A couple of years after Ned came home he was given one of the new houses being built in Legion Villas where he settled down with his wife to rear his family. He had a pension of £2 10 per week of which he had to pay 10 shillings rent a woman would arrive on the train every Saturday morning to collect it. A few years later when his wife died leaving Ned with a young family the British government reduced his pension by 10 shillings and when his eldest son was 16 it was reduced by a further 10 shillings. Then members of the British legion thought he would not be capable of rearing a family on his own due to his disability so along with the board of guardians they tried to take the children from him and put them in the workhouse. His sister stepped in and lived with Ned until he remarried again. Ned lived to a ripe old age and died at 85
Another of these Career soldiers was Michael Fletcher from Burgoo. At 20 years of age Michael enlisted in Crinkhill in Birr on June 2nd 1908 with the 1st Leinster regiment. Like Ned Welsh he spent some time in India. In January 1915 they were sent back to Europe and immediately sent to help conquer the mound at St Eloi. These men had arrived back to sub zero conditions in their lightweight tropical gear designed for the Punjab and had to march 25 miles during which some of their boots fell apart and had to walk in their socks , some were given footwear by locals along the way. The mound at St Eloi was 10 metres high and about the size of a tennis court but had already claimed numerous lives. The Leinsters along with Neds regiment the Royal Irish Fusiliers and the Royal Irish were sent in to take the mound, it took them over an hour to wade the last 50 yards to the trenches wading through mud and rotting corpses up to their armpits. Hundreds of men were killed in the attempt to take the mound including local man Captain George Whaley Robinson from Shinrone .

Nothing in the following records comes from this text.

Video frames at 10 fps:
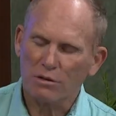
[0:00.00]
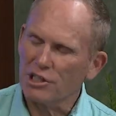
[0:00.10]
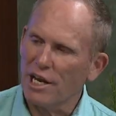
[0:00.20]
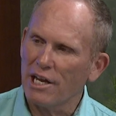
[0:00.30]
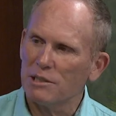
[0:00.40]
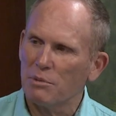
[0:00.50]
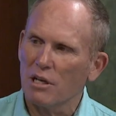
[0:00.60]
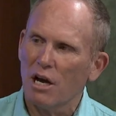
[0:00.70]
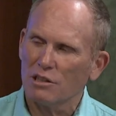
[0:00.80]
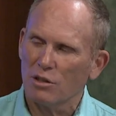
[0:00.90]
change
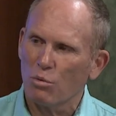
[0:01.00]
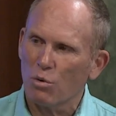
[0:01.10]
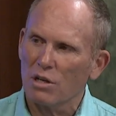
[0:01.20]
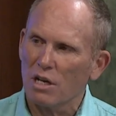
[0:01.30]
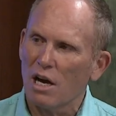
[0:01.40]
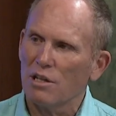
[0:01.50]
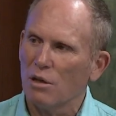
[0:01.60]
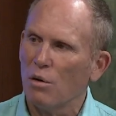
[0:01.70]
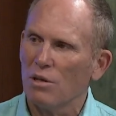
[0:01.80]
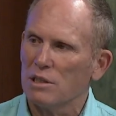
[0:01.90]
because of the Word of God and the
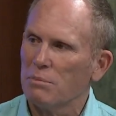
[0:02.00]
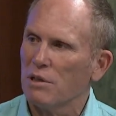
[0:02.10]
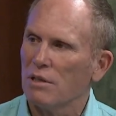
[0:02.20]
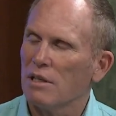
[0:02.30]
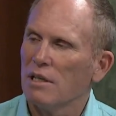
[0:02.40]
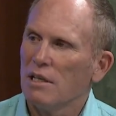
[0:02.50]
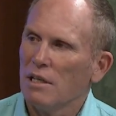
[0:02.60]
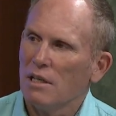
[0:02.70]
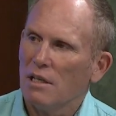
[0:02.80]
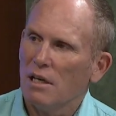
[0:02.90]
Holy Spirit.
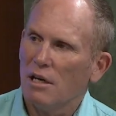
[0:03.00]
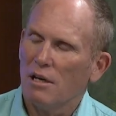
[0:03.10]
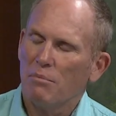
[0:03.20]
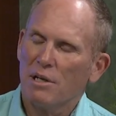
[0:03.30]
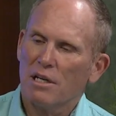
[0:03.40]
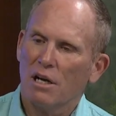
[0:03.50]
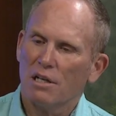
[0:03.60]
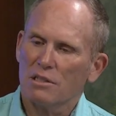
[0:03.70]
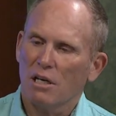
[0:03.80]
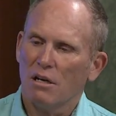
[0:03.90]
uh,
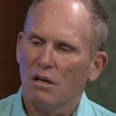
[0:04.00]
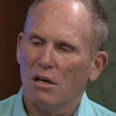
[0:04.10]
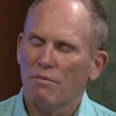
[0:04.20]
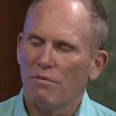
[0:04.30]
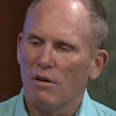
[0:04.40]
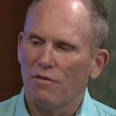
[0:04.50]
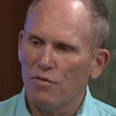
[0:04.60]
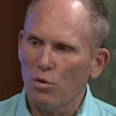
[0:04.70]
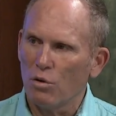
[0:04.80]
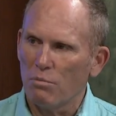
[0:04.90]
because a, a, a
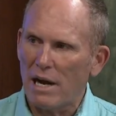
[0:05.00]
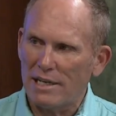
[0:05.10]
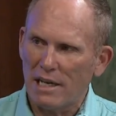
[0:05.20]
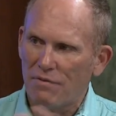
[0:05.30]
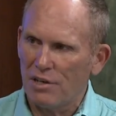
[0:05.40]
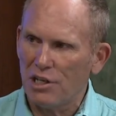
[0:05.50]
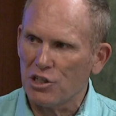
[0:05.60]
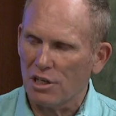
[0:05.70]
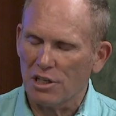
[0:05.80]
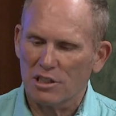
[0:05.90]
fool, by
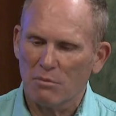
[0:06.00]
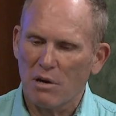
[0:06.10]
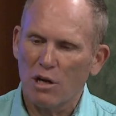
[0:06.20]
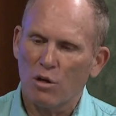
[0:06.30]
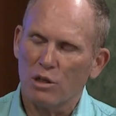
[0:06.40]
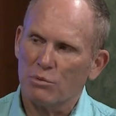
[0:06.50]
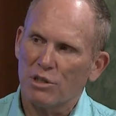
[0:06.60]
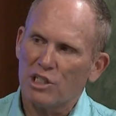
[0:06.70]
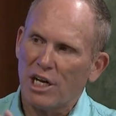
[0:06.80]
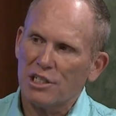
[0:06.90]
definition, is somebody who is
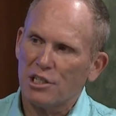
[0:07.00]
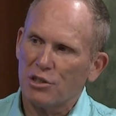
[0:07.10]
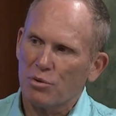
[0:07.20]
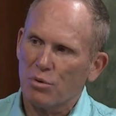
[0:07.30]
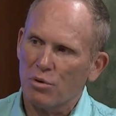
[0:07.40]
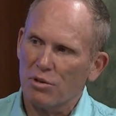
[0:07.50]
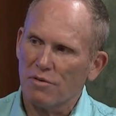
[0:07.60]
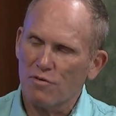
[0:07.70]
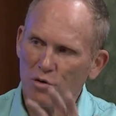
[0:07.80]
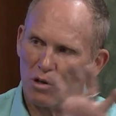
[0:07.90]
rejecting truth
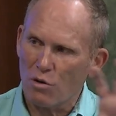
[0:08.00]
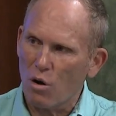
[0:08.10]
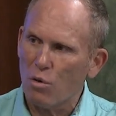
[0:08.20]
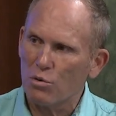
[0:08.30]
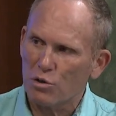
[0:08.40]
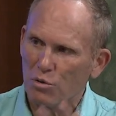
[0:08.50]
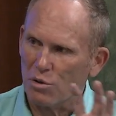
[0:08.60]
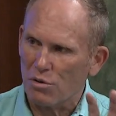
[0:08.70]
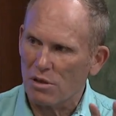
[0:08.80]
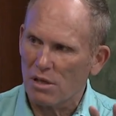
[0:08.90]
for their own
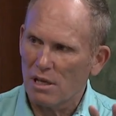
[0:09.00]
truth.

Michael went on to fight in the Somme where on his discharge papers it said he was gassed in the trenches and suffered bronchitis and emphysema. He was discharged on 28 June 1920 with the rank of sergeant. He was initially refused a war invalid pension, he pursued this and after 6 years of fighting eventually in February of 1926 he was awarded his pension. He died on January 27th 1955 and after his death his wife Christine was refused the war widows pension because she couldn’t prove that his death was caused by the injuries he received in the war.
The stories of these two men are typical of the stories of many of the men who came home. They came back, put their Tin chest under the bed, and got on with their lives many to go to their graves without ever speaking of what they saw again.